=== Data to examine ===
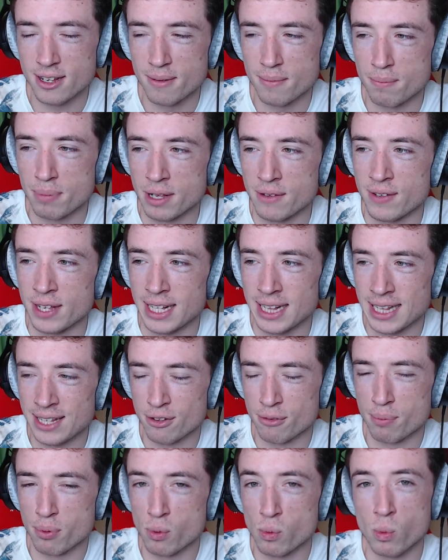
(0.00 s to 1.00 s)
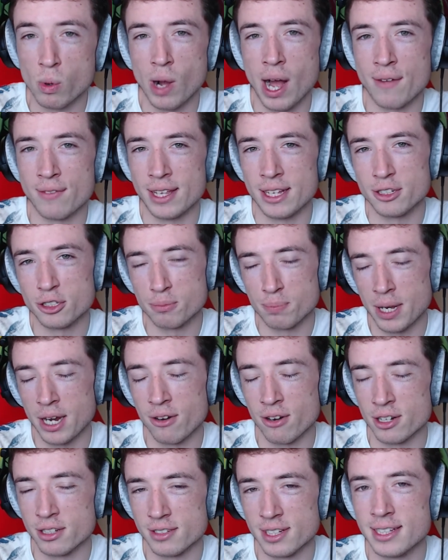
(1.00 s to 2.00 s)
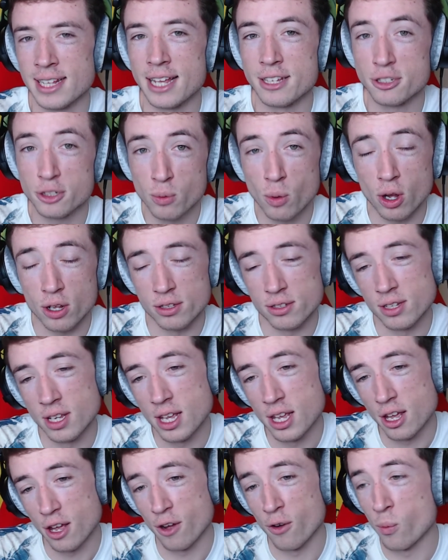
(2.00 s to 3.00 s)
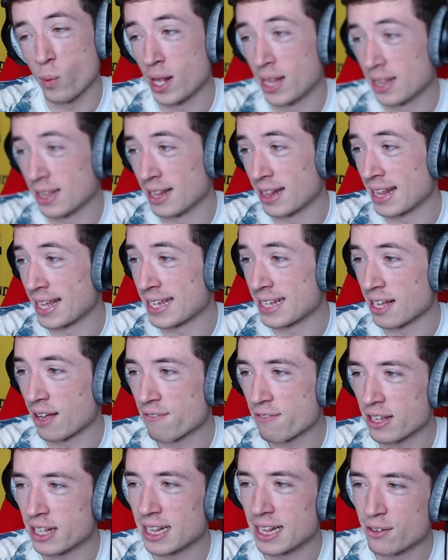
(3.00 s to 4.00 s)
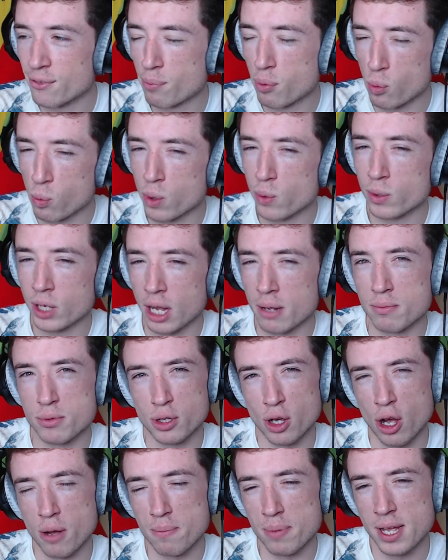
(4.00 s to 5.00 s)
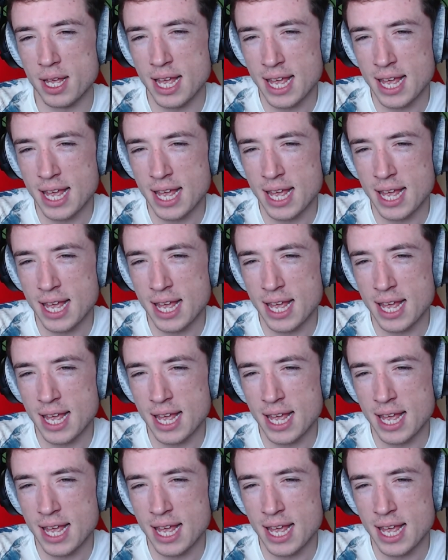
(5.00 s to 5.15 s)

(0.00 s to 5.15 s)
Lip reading: but I think Liverpool will have the experience in their squad of winning the league. I think Liverpool will come top.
===
▶ Exercise objective: Set down the material again exactly. Don't carry over any pictures.

▶ Answer section:
(0.00 s to 1.00 s)
(1.00 s to 2.00 s)
(2.00 s to 3.00 s)
(3.00 s to 4.00 s)
(4.00 s to 5.00 s)
(5.00 s to 5.15 s)

(0.00 s to 5.15 s)
Lip reading: but I think Liverpool will have the experience in their squad of winning the league. I think Liverpool will come top.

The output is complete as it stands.